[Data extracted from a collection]
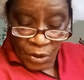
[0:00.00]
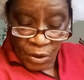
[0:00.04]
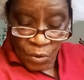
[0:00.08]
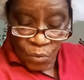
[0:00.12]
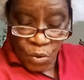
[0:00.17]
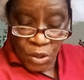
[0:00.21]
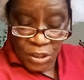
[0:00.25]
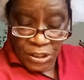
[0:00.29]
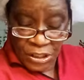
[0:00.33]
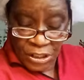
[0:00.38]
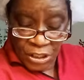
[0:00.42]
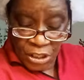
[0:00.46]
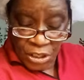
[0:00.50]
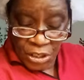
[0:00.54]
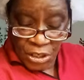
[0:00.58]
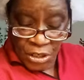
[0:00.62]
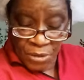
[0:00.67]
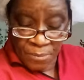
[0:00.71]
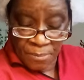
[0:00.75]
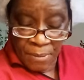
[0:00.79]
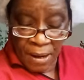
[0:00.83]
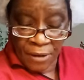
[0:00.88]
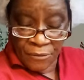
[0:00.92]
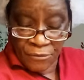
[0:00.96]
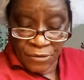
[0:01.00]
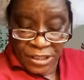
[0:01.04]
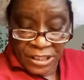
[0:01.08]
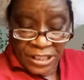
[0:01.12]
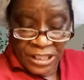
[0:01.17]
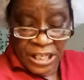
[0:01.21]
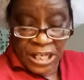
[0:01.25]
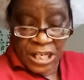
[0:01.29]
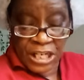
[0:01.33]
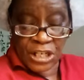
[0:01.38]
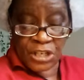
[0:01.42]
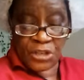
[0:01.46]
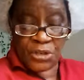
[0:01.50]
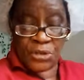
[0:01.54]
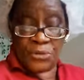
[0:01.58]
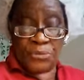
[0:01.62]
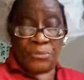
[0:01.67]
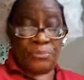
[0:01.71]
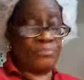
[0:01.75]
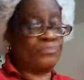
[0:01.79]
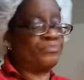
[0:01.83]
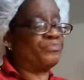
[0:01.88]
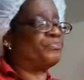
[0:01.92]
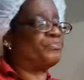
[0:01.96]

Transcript: what's good by resting in you.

• _Assignment_:
The records are to be retyped in full and exactly, with no image carried over.

• _Your solution_:
[0:00.00]
[0:00.04]
[0:00.08]
[0:00.12]
[0:00.17]
[0:00.21]
[0:00.25]
[0:00.29]
[0:00.33]
[0:00.38]
[0:00.42]
[0:00.46]
[0:00.50]
[0:00.54]
[0:00.58]
[0:00.62]
[0:00.67]
[0:00.71]
[0:00.75]
[0:00.79]
[0:00.83]
[0:00.88]
[0:00.92]
[0:00.96]
[0:01.00]
[0:01.04]
[0:01.08]
[0:01.12]
[0:01.17]
[0:01.21]
[0:01.25]
[0:01.29]
[0:01.33]
[0:01.38]
[0:01.42]
[0:01.46]
[0:01.50]
[0:01.54]
[0:01.58]
[0:01.62]
[0:01.67]
[0:01.71]
[0:01.75]
[0:01.79]
[0:01.83]
[0:01.88]
[0:01.92]
[0:01.96]

Transcript: what's good by resting in you.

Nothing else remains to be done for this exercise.